CHRONIQUE / Avez-vous écouté les discussions du conseil municipal de Gatineau, mardi après-midi ?

Le maire Maxime Pedneaud-Jobin et son parti Action Gatineau attendaient de pied ferme la conseillère Louise Boudrias. Celle-ci a prétendu, la semaine dernière, que Gatineau se classait en tête des grandes villes du Québec en ce qui trait au pourcentage du budget consacré à la masse salariale. Il est temps de stopper cette hausse, disait-elle, qui gruge l’épargne des Gatinois…

Le hic, c’est que Mme Boudrias s’est trompée. Gatineau n’est pas en tête des grandes villes. Elle vogue plutôt, bien pépère, en milieu de peloton en ce qui a trait au pourcentage de sa masse salariale.

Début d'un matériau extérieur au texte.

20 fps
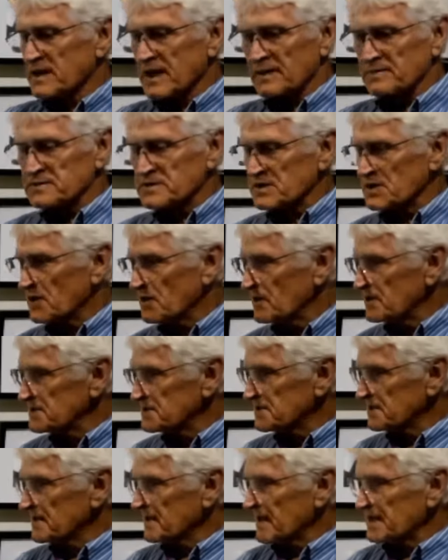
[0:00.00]

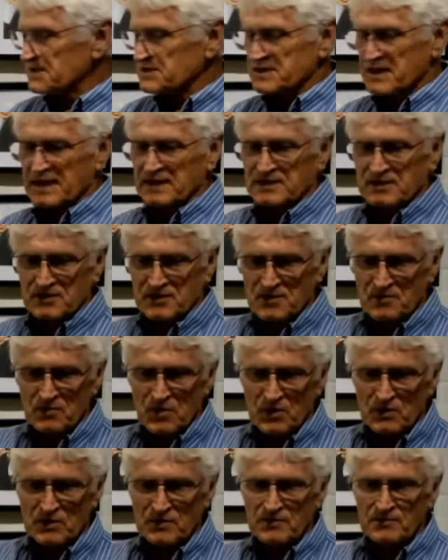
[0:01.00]
capsized and they sank to the
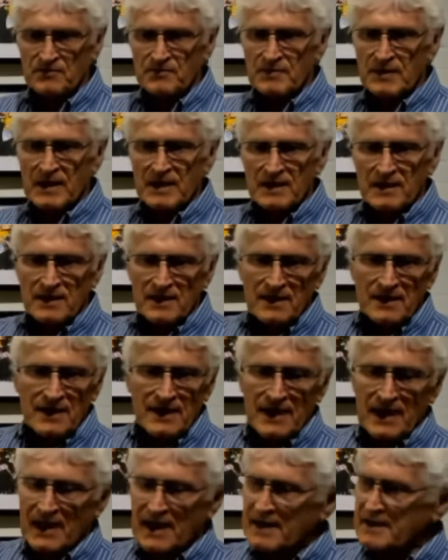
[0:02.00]
bottom.
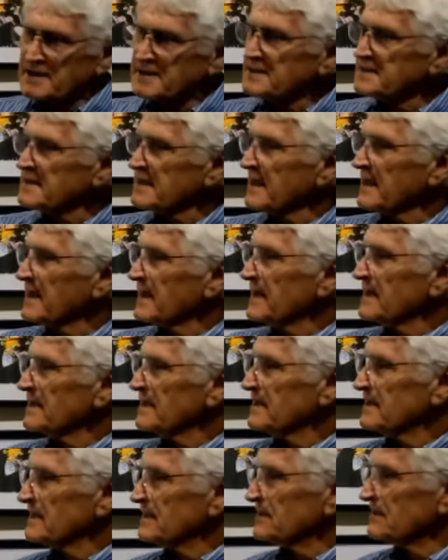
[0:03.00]
And
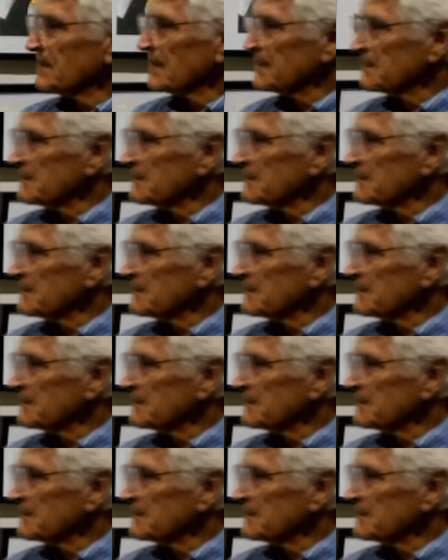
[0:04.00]
they're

Cédric Tessier, le pitbull d’Action Gatineau, était trop heureux de lui ramener son erreur sur le nez. Il lui a rivé son clou en citant une étude du HEC Montréal. Outrée, Louise Boudrias a rétorqué qu’elle a travaillé avec les chiffres dont elle disposait. Et que, contrairement à Action Gatineau, elle n’avait pas les moyens de se payer un attaché politique pour l’aider à faire des calculs compliqués.

Il s’en est trouvé un ou deux au conseil pour prendre la défense de Mme Boudrias. Pour dire, essentiellement, qu’on n’avait pas à humilier de la sorte une conseillère qui essayait de contribuer de son mieux au débat public.

Ce que j’en retiens ?

Que si je ne m’imposais pas d’écouter les délibérations du conseil sur le Web pour des motifs professionnels, j’aurais changé de poste. Ces petites guerres politiques sont peut-être nécessaires, elles me semblent bien loin des préoccupations du citoyen.

Bien oui, Mme Boudrias s’est gourée.

Je ne reproche pas à Cédric Tessier d’avoir rétabli les faits. C’est l’odeur de règlement de compte qui m’achale. M. Tessier a planté Mme Boudrias. Et il l’a fait, m’a-t-il semblé, avec une jubilation toute partisane. Les échanges qui ont suivi ont pris un tour de plus en plus personnel. Au point où le président de l’assemblée a cru bon d’intervenir. À l’ordre, messieurs, dames, à l’ordre…

Les fans de politique et les amateurs de lutte gréco-romaine auront sans doute apprécié l’odeur de sang qui se dégageait des échanges. Les citoyens tannés de voir les politiciens se crêper le chignon y trouveront plutôt de quoi alimenter leur cynisme. Dans tous les cas, ça faisait un peu conseil de village.

Tout ça le jour où Gatineau, quatrième plus grande ville au Québec, une ville qu’on dit en train de se donner une voix forte partout où ça compte, adoptait un impressionnant budget de 600 millions de dollars.

Un bon budget d’ailleurs.

Il accorde une large place aux infrastructures. De l’asphalte, des aqueducs et des égouts, en veux-tu, en voilà : 80 millions pour le boulevard Saint-Joseph, 25 millions pour la rue Notre-Dame, 26 millions pour le réseau routier, 80 millions pour les usines d’eau potable et d’eaux usées, de même que leurs conduites souterraines…

L’administration Maxime Pedneaud-Jobin s’est souvent fait reprocher de prioriser les bibliothèques au détriment de l’asphalte. Il se dégage pourtant de ce budget une insistante odeur de bitume.

L’impôt foncier augmente de 2,1 %. La faible hausse depuis 2005, même si ça demeure une hausse.

Les politiciens d’une autre époque gelaient systématiquement les taxes par intérêt politique. On paie encore le prix aujourd’hui pour cette gestion irresponsable qui a laissé la plupart des villes canadiennes avec des infrastructures en piètre état.